Loki, just like the Elastic Stack, provides significant time savings when diagnosing issues that occur on your platform.
The above diagram shows how LogQL can be used to query all errors occurring in a specific environment. LogQL queries can be run to identify errors in the past as well as monitoring existing logs, thanks to Promtail tailing your logs in real time.
This means that Loki can help with monitoring running jobs and identify any issues quickly.
Authentication issues are a common problem that system administrators are faced with. This could be due to a password change which wasn’t reflected in the configuration, or code for a program that was run. With the help of Loki, system administrators can run ad-hoc queries to determine whether this has occurred, as shown below:
Alternatively, if system administrators find themselves encountering this problem frequently, they can set up a dashboard to have this information available to them at a glance, instantly.
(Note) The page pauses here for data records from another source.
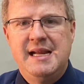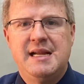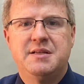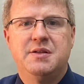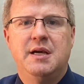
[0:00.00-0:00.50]

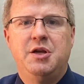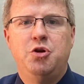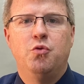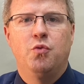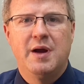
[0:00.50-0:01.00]
is that
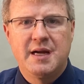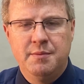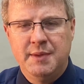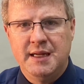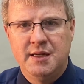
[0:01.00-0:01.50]
you
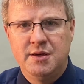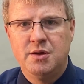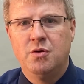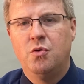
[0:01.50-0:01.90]
recommendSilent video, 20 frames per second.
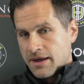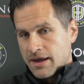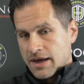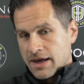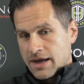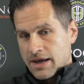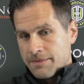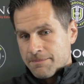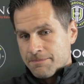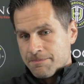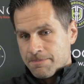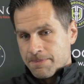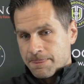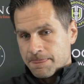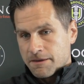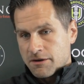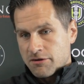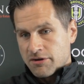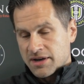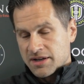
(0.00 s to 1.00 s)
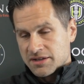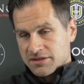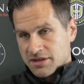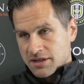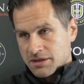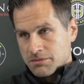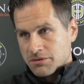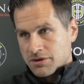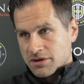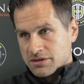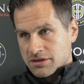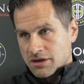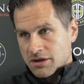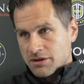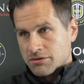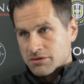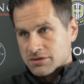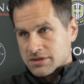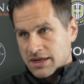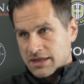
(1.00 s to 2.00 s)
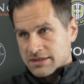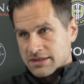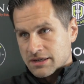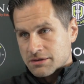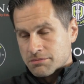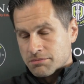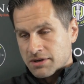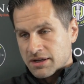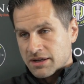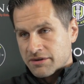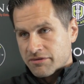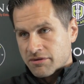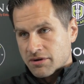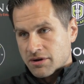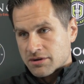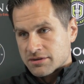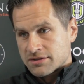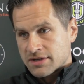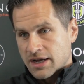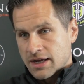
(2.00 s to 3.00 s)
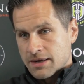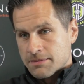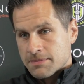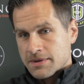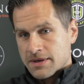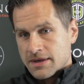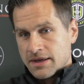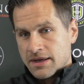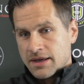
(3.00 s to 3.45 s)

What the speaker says: Credit to them, because a lot of those lads hadn't played for a long time.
Which is the Best Solution for You?
Both the Elastic Stack and Loki represent two different ways of approaching the same problem. The below table outlines the pros and cons of each solution to help you decide which approach would be best for you.
|The Elastic Stack
|Utilises Lucene Indexing for quick log retrieval
|Indexes labels as opposed to logs for quick retrieval
|Allows for the monitoring of logs through Kibana Query Language (KQL) and customised dashboards
|Allows for the monitoring of logs through LogQL and customised dashboards
|Flexible with plugin integration such as Alerting
|Tight integration with Grafana, Prometheus and Alertmanager
|Useful when you currently do not have a platform monitoring solution
|Great addition if you are already monitoring your platform with Prometheus
|Elasticsearch does not have multi-language support in terms of handling request and response data (only possible in JSON)
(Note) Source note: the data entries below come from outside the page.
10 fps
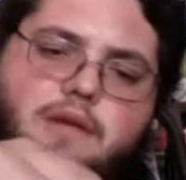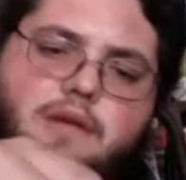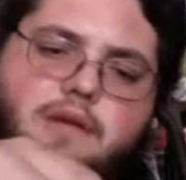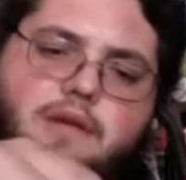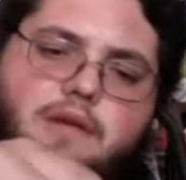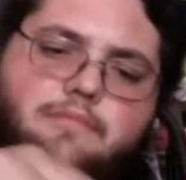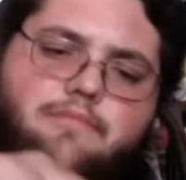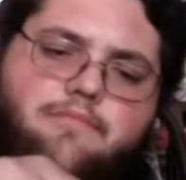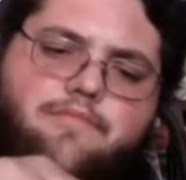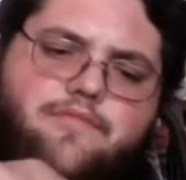Um,
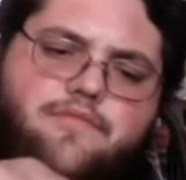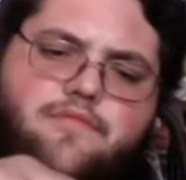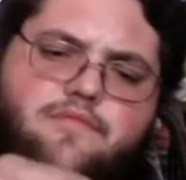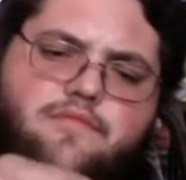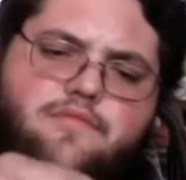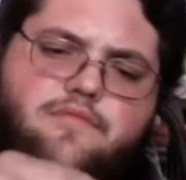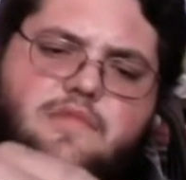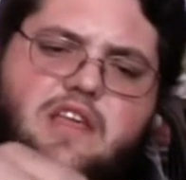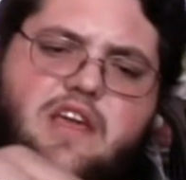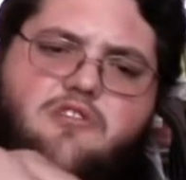
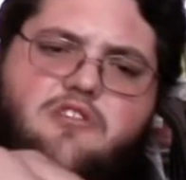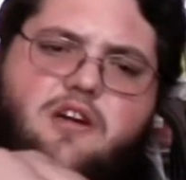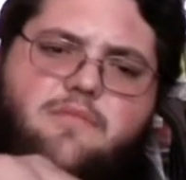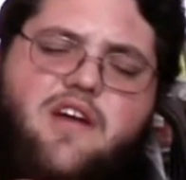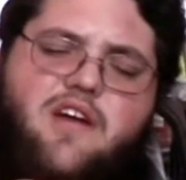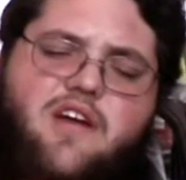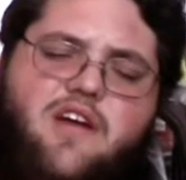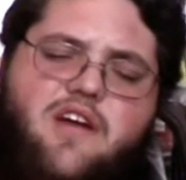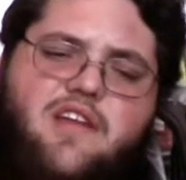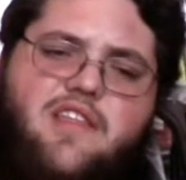it crumbles up
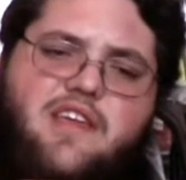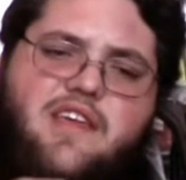fairly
|Scaling may be an issue if you host your Elastic Stack locally
|Big queries may take a long time depending on index size
|No log alerting functionality
Depending on what is currently in place, both logging solutions offer advantages in the way issue diagnostics is performed. Should you already have Prometheus and Alertmanager in your solution stack, Loki presents itself as the tool of choice due to its tight-knit integration.
Alternatively, the Elastic Stack will provide a way to monitor your platform if you are only getting started.
In conclusion, both Elastic Stack and Loki offer unique ways of approaching the same problem; both solutions provide a way to diagnose issues on your SAS Platform.
The Elastic Stack is the solution of choice for system administrators who are beginning to look at platform monitoring, whereas Loki should be used as an extension of an existing Prometheus and Alertmanager solution.